I confess my shortcomings; my limitations, the boundaries of my imagination. I confess it. Thus, with some discomfort, I confess I could not anticipate the intergalactic insanity and hatred coming from some so-called feminist writers. I simply cannot fathom the perverted moral architecture of these women.
Please read the entire article, presented in its entirety because it is somewhat brief; certainly briefer than the attacks that should be made against the writer and her reasoning.
Here is the article I read moments ago on National Review Online written by Katherine Timpf:
Columnist: It Should Be Illegal to Be a Stay-at-Home-Mom with School-age Kids
Yes — she is seriously suggesting this.
By Katherine Timpf — March 22, 2017
http://www.nationalreview.com/node/446012/print
A columnist for the Daily Telegraph wrote a piece actually suggesting that Australia make it illegal to be a stay-at-home parent once your kids are old enough to go to school.
“Rather than wail about the supposed liberation in a woman’s right to choose to shun paid employment, we should make it a legal requirement that all parents of children of school-age or older are gainfully employed,” Sarrah Le Marquand writes in a column titled “It should be illegal to be a stay-at-home mum.”

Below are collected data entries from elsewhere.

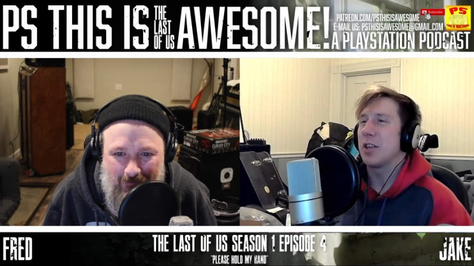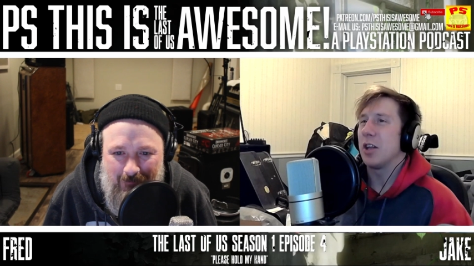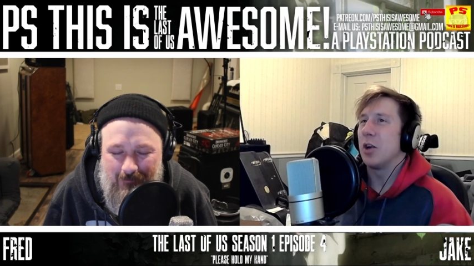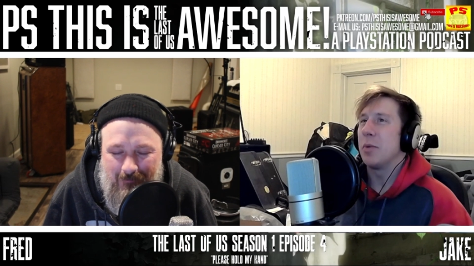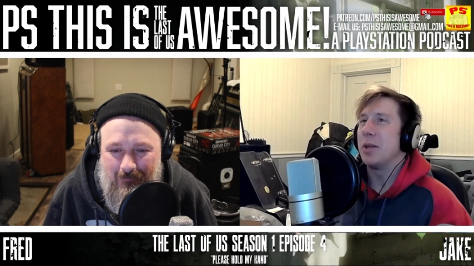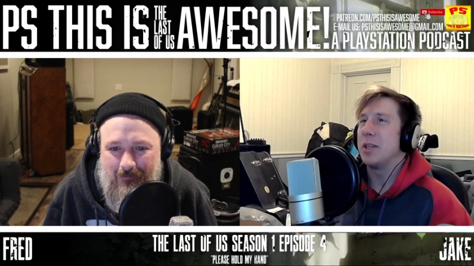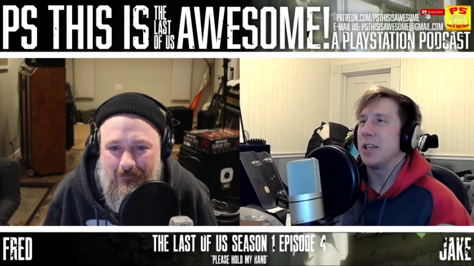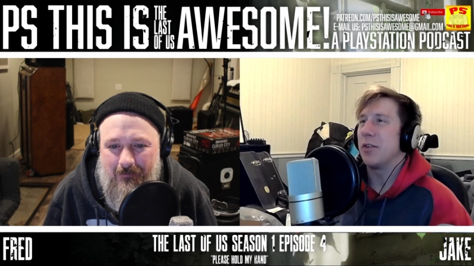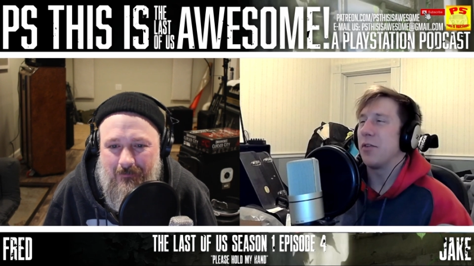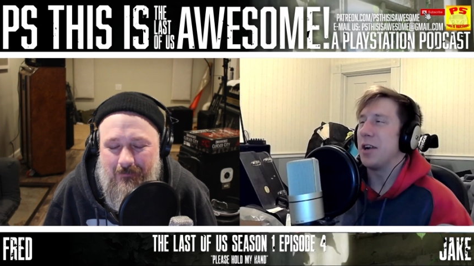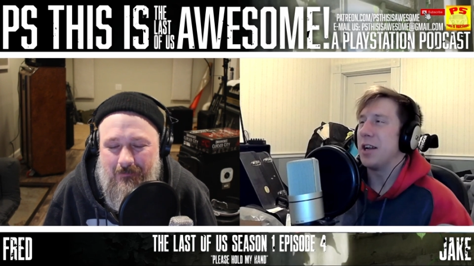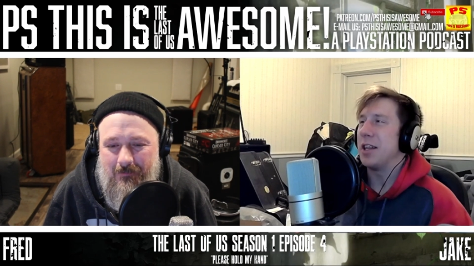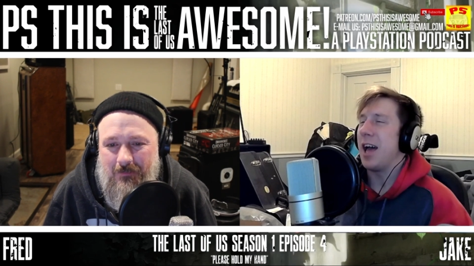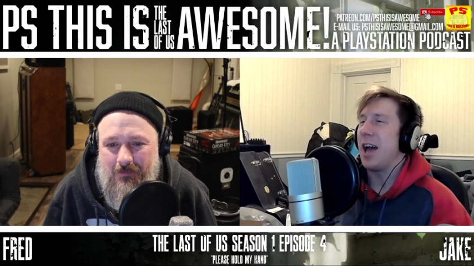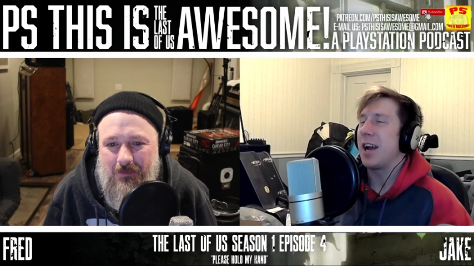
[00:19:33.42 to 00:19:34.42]
Speaker 1: is a little bit
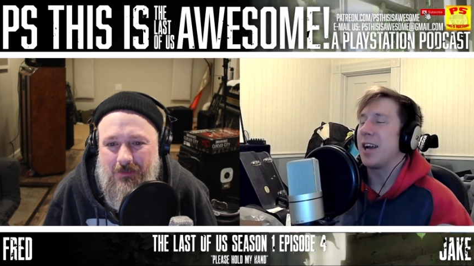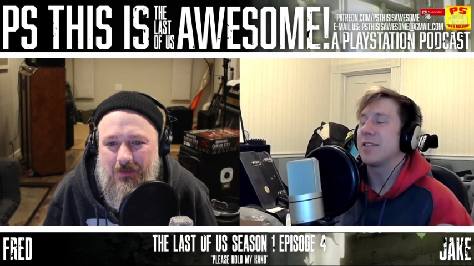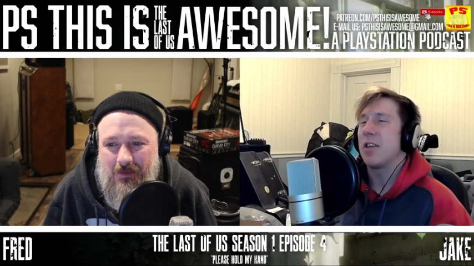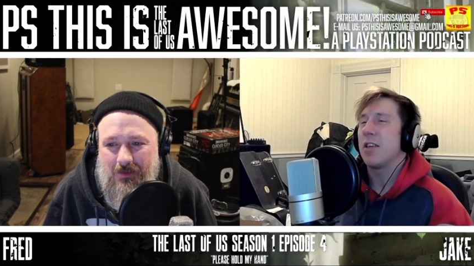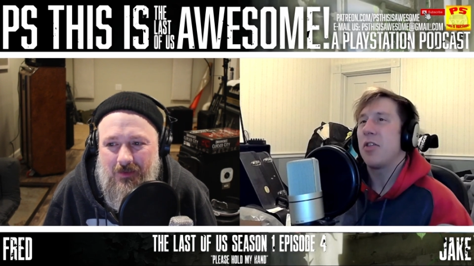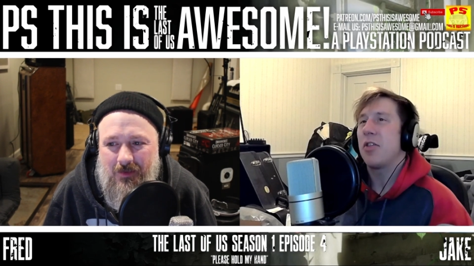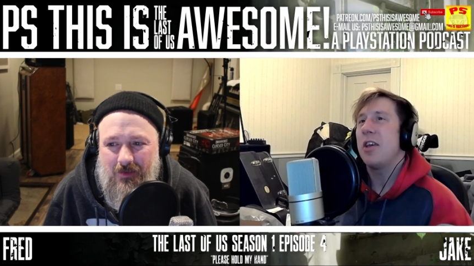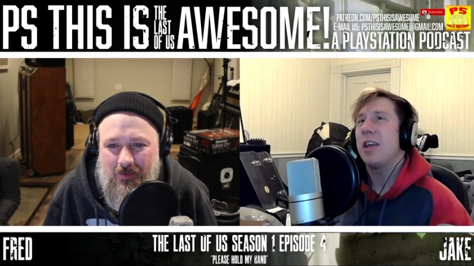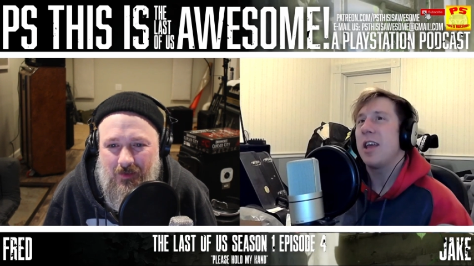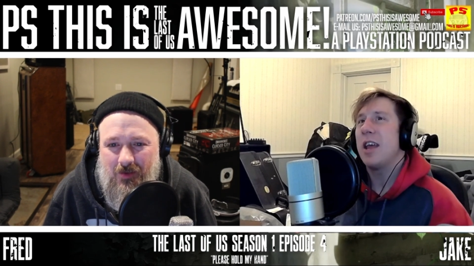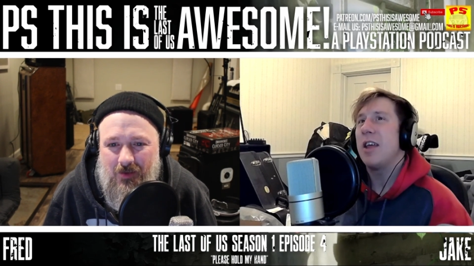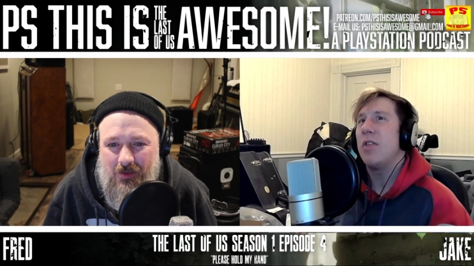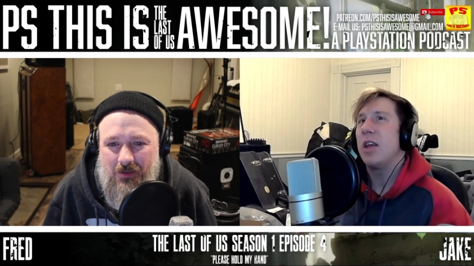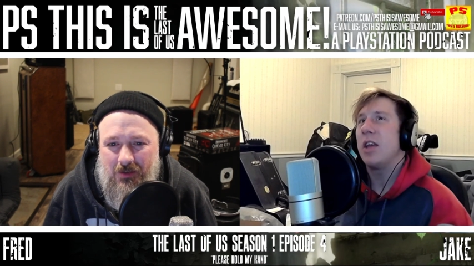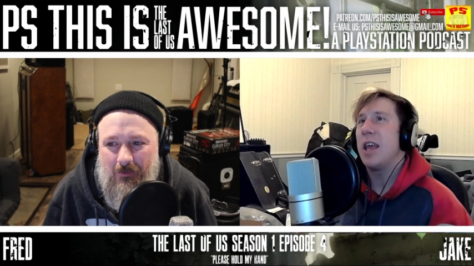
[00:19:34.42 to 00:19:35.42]
different in that because I think
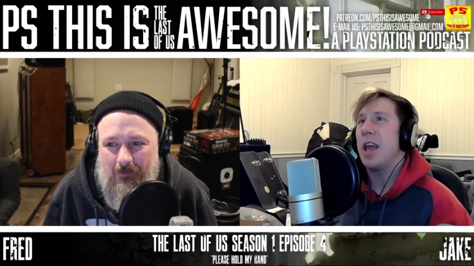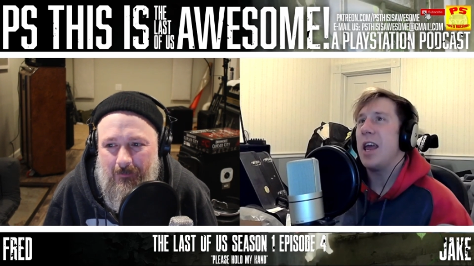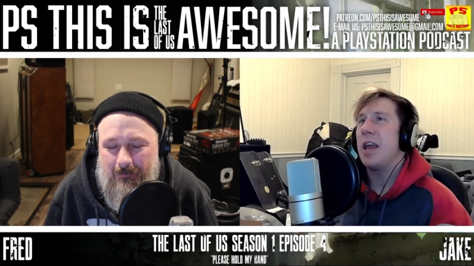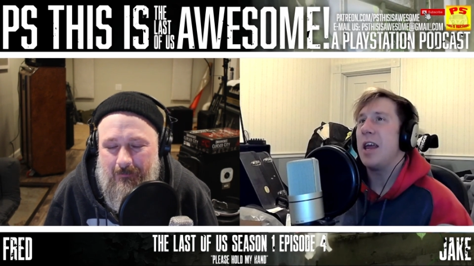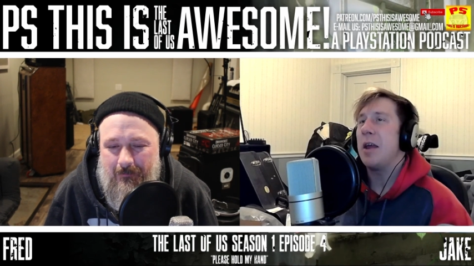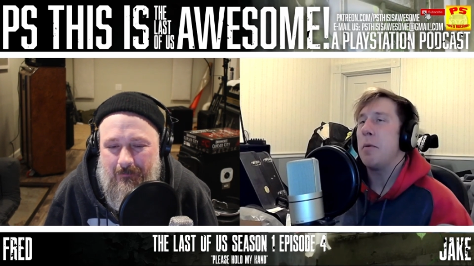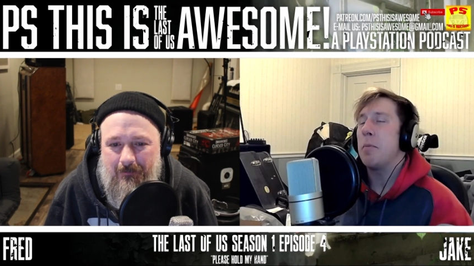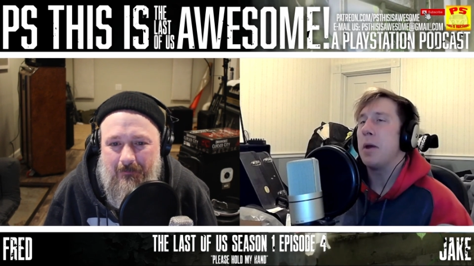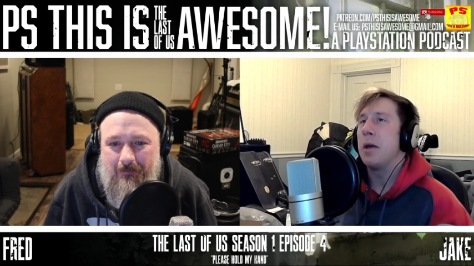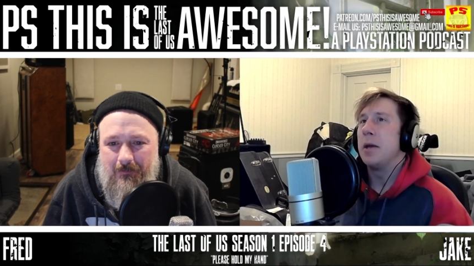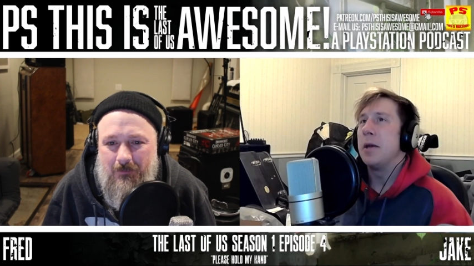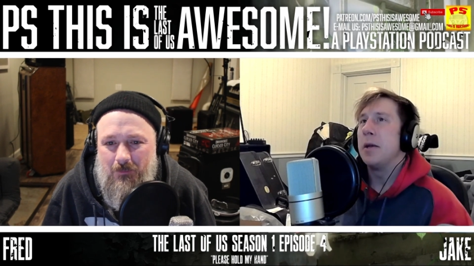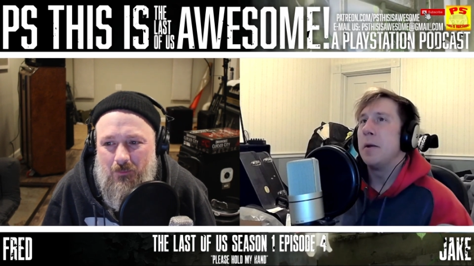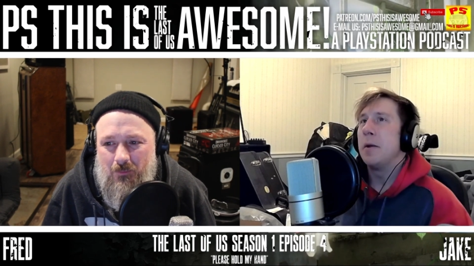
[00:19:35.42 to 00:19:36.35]
in the game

“Only when the female half of the population is expected to hold down a job and earn money to pay the bills in the same way that men are routinely expected to do will we see things change for the better for either gender,” she writes.
“Only when the tiresome and completely unfounded claim that ‘feminism is about choice’ is dead and buried (it’s not about choice, it’s about equality) will we consign restrictive gender stereotypes to history,” she writes.

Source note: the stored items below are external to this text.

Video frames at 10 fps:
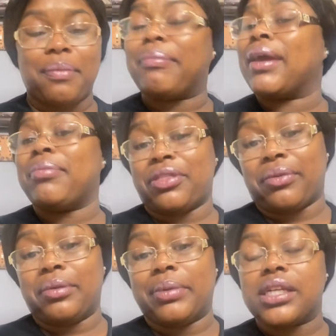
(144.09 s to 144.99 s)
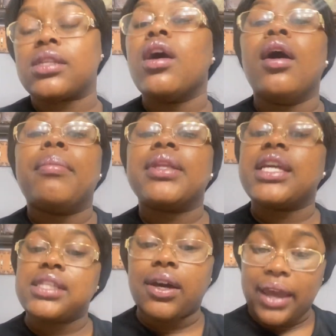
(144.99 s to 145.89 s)
Maybe 3 months, but
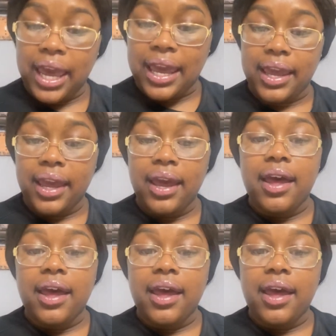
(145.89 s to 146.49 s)
that's okay.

According to Marquand, allowing women to stay home and raise their kids is bad for the economy (and is worsened by what she calls a “double standard” regarding welfare benefits in favor of stay-at-home moms resulting from “the the unfair tax concessions enjoyed by one-income households”). Mothers being able to stay home is “not doing anyone any favours,” she says. ”Not children, not fathers, not bosses — and certainly not women.”
So, in other words: Letting women who want to stay home and raise their kids is harmful to the women who want to stay home and raise their kids. Okay, got it. Oh wait, no I don’t, because that is the dumbest load of garbage that I have ever heard in my entire life.
I mean, what exactly would Marquand like to see done to the women who tried to defy this policy? Fine them? Imprison them? If they won’t be away from their families by going to work, then they will just have to be away from their families by going to prison!
Although I myself am currently a single, career-focused woman, I recognize that my choice isn’t going to be the right one for everyone. Many women choose to stay home, and many choose to stay at home even when their kids get to school-age because they have found that there are things that they can do to support their families that they could not do if they were working. In fact, some moms even stay home to homeschool, because they have found that their school-aged children have different learning styles and/or certain extracurricular interests that they could not pursue on a traditional public-school schedule. It’s a wonderful option for a lot of people, and it would cease to be an option if an idea like Marquand’s were ever to become a reality.
Now, Marquand tried to support her position by claiming that stay-at-home-moms have an unfair advantage when it comes to things like welfare assistance and tax breaks. Whether this true or not, it still doesn’t justify her argument. She is, after all, not calling for her rule to apply only in these situations, nor is she calling for it to apply only for these reasons. She’s saying that all people should be forced to go to work, even if they do have the financial means to survive as a single-income family without any government assistance, and even if they did not have any kind of tax breaks, because that is the only way for workforce participation to be “equal.”
But here’s the thing: When it comes to workforce participation, men and women are already equal in the sense that they both get the exact same right to choose whether they will participate or not.
Marquand insists that the people who believe “feminism is about choice” are wrong, but she believes that feminism is about forcing women to do things that they do not want to do — and it should be obvious to anyone with a brain that that backwards interpretation is about as blatantly wrong as it gets.
— Katherine Timpf is a reporter for National Review Online.